▶ [Records shown]:
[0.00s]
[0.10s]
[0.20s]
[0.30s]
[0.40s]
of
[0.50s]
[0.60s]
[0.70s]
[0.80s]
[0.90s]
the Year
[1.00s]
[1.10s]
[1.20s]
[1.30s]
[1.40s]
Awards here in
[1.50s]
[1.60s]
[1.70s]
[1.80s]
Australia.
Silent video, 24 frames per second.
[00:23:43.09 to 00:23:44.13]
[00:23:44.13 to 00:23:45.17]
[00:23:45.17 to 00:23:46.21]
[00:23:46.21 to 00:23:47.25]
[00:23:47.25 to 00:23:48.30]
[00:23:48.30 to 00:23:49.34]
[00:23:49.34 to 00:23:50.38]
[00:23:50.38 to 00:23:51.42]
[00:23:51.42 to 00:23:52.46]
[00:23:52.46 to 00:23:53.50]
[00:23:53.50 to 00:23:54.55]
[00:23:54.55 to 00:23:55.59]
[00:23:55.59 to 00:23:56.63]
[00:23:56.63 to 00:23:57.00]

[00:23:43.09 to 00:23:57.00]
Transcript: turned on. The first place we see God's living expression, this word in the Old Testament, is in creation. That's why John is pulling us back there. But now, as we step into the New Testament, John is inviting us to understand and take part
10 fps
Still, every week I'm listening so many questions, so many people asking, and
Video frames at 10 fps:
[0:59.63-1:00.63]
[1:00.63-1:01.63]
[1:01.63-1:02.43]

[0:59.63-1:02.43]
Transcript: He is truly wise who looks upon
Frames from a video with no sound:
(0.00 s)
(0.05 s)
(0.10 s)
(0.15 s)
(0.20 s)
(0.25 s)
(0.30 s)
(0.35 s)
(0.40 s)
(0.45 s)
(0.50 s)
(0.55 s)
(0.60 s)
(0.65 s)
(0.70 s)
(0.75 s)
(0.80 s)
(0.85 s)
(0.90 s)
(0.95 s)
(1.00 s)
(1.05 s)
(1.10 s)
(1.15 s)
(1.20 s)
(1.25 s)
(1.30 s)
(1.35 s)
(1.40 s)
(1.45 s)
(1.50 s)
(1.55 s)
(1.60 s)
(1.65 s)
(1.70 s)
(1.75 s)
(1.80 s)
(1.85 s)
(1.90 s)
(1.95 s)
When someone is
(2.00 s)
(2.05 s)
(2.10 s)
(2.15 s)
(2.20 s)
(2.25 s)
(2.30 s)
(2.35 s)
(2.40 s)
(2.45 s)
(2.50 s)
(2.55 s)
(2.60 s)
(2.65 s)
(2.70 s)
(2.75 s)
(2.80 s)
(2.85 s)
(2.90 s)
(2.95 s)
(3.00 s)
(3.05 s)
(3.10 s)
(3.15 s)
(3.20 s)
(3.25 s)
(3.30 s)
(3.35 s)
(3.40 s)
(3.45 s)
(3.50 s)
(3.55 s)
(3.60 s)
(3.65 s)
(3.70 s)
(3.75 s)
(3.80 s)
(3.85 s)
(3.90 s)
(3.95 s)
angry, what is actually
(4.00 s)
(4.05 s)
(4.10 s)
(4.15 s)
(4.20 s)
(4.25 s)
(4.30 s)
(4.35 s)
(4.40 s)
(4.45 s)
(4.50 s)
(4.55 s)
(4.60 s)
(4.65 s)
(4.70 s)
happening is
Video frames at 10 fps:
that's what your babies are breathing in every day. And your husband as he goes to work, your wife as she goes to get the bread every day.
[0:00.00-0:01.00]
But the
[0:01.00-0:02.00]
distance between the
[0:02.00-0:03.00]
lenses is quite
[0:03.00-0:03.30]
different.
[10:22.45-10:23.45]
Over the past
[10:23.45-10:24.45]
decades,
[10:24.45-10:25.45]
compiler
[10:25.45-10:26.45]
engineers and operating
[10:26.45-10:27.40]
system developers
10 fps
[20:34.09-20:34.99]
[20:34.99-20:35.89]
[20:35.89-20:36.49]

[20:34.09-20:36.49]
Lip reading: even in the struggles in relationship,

▶ [Problem to solve]: The response must repeat exactly the lines from the top of the material through the line containing "[00:23:43.09 to 00:23:57.00]", both included, with no other output.

▶ [Answer below]:
[0.00s]
[0.10s]
[0.20s]
[0.30s]
[0.40s]
of
[0.50s]
[0.60s]
[0.70s]
[0.80s]
[0.90s]
the Year
[1.00s]
[1.10s]
[1.20s]
[1.30s]
[1.40s]
Awards here in
[1.50s]
[1.60s]
[1.70s]
[1.80s]
Australia.
Silent video, 24 frames per second.
[00:23:43.09 to 00:23:44.13]
[00:23:44.13 to 00:23:45.17]
[00:23:45.17 to 00:23:46.21]
[00:23:46.21 to 00:23:47.25]
[00:23:47.25 to 00:23:48.30]
[00:23:48.30 to 00:23:49.34]
[00:23:49.34 to 00:23:50.38]
[00:23:50.38 to 00:23:51.42]
[00:23:51.42 to 00:23:52.46]
[00:23:52.46 to 00:23:53.50]
[00:23:53.50 to 00:23:54.55]
[00:23:54.55 to 00:23:55.59]
[00:23:55.59 to 00:23:56.63]
[00:23:56.63 to 00:23:57.00]

[00:23:43.09 to 00:23:57.00]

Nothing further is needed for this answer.